Best-selling author Cathy Cassidy inspires students
Yesterday, Cathy Cassidy, author of more than 30 young adult books, inspired students’ reading and writing during her visit to Beanfield Primary School.
Students from Corby Business Academy joined Beanfield Primary for the talk, which was part of Cathy’s UK tour. During the visit, Cathy introduced the second story from her new book series ‘Lost and Found and read the first chapter to students. Speaking about the book she said: ‘Sami’s Silver Lining’ is about a young Syrian refugee who travels through Europe in order to get to his family in Britain. Once there he joins ‘The Lost and Found’ band. The book is one in a series and each book tells a story from an individual band member’s perspective.
‘I wanted to write about someone who had gone through that journey. It is one of the greatest tragedies of our time and I was trying to imagine what it would be like to be a young person in that situation. I did research that was heart-breaking.’
During the talk, Cathy shared stories of her early writing days, her career into journalism, writing for a teen magazines and spoke about her life as a children’s writer.

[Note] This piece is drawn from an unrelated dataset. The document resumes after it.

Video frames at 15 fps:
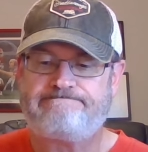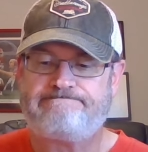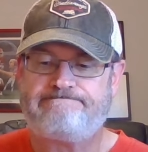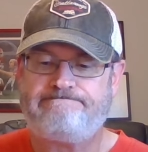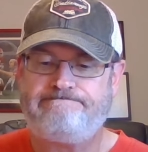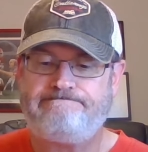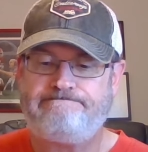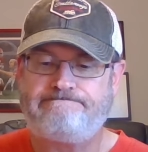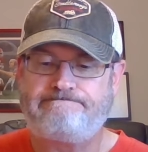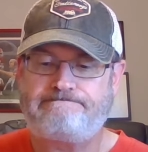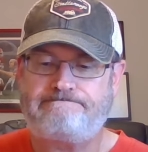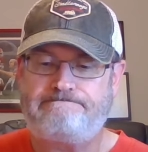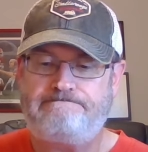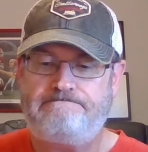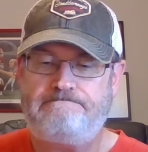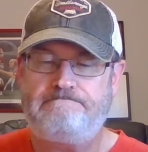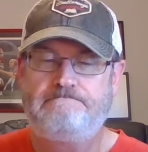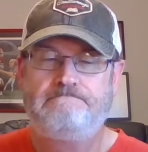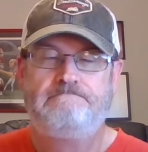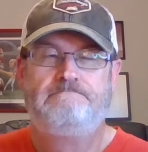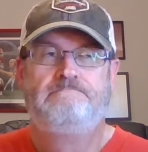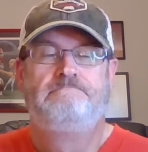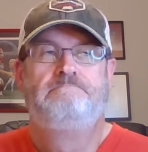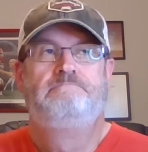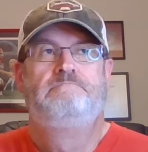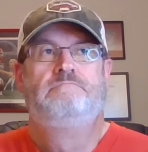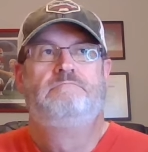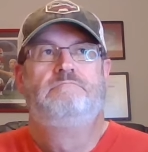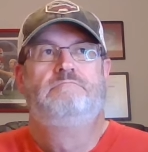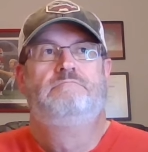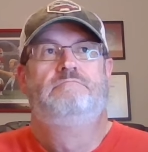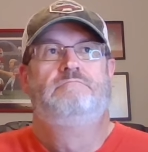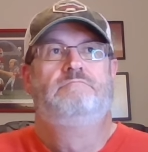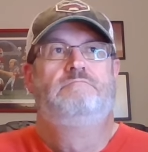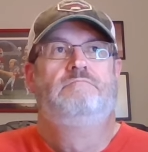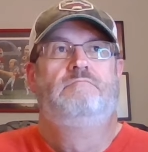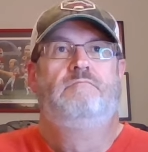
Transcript: Nobody speaks.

Cathy shared how she uses mood boards to help construct her novels and develop characters. She told students how one of the most important components for creativity is daydreaming: ‘It is when unexpected, imaginative, creative ideas get a chance to shine. That daydreaming skill is one of the big reasons that I am an author. You are pulling the daydream from your imagination and putting it down on paper. If you are lucky enough to be published you get to share your daydream with readers all around the world.
‘My number one tip to help your creativity, and the way I plan my stories, is where my daydreaming technique comes in. I research my ideas and inspirations and allow it to unfurl in daydream form. If you get really good at the daydreaming thing, it is as though you have got a story running through your head like a movie that only you can see. Sometimes something unexpected might happen and the characters might go off-script and do something that you really didn’t think they were going to do. Those are often the best bits of all. I dream and type straight onto my laptop and that brings the story to life.’

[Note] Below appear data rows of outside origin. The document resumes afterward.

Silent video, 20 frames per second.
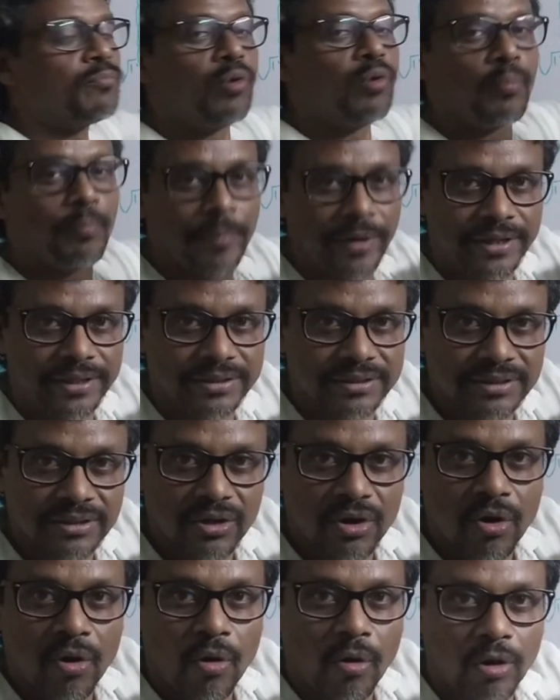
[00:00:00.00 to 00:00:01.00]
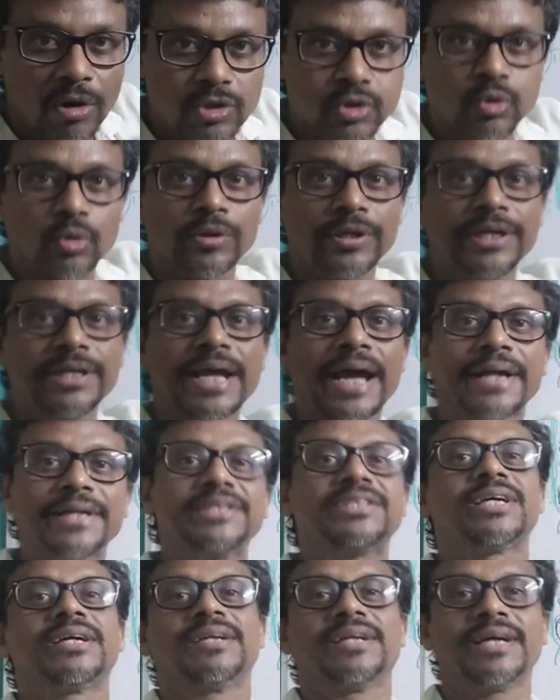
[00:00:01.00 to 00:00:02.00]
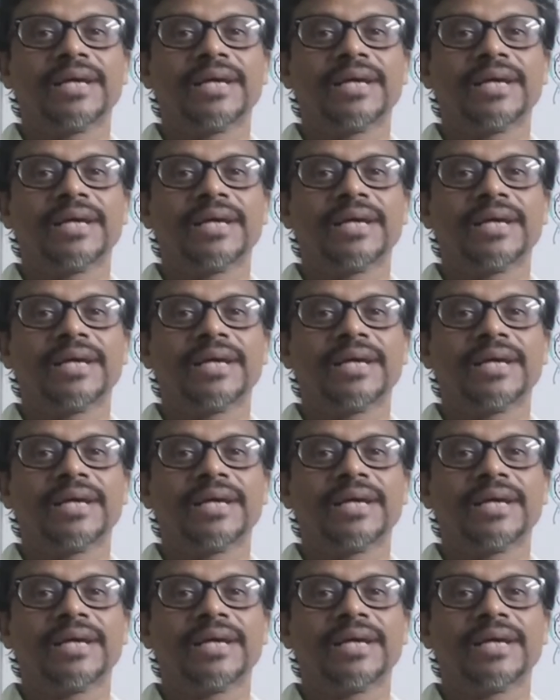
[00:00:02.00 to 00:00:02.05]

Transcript: movement also in addition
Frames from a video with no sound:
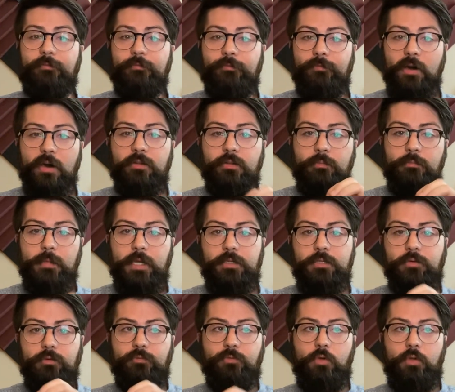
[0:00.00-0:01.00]

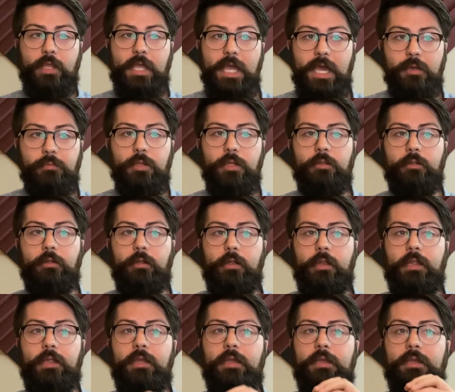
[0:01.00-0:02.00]
fundamental vocabulary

Students then took part in a Q&A session with Cathy where they had the chance to ask her their questions and participated in an audience quiz to discover which Cathy Cassidy Character they are most like.
After the presentation, students were able to purchase a range of Cathy’s books and get these, as well as their books from home, signed while Cathy took the time to talk to each individually.
Cathy Cassidy said: ‘Books are about friendship, fitting in and feelings. In Sami’s Silver Lining the story is largely about the band and the fun they have but his backstory is such a dramatic one that it is hard not to talk about that when presenting the book. A child’s natural instinct would be to reach out and help a fellow human being. A refugee is no different from you or I and children see that so easily. It is so important to step into the shoes of another character.
'Sami’s story, although it is not an easy read because it is sad in parts, does have a happy ending which I felt it needed because, for the kids it is important that hope, love and friendship can triumph and I do believe they can. Young people are the best human beings on the planet and that is where the hope lies. They are our inspiration.’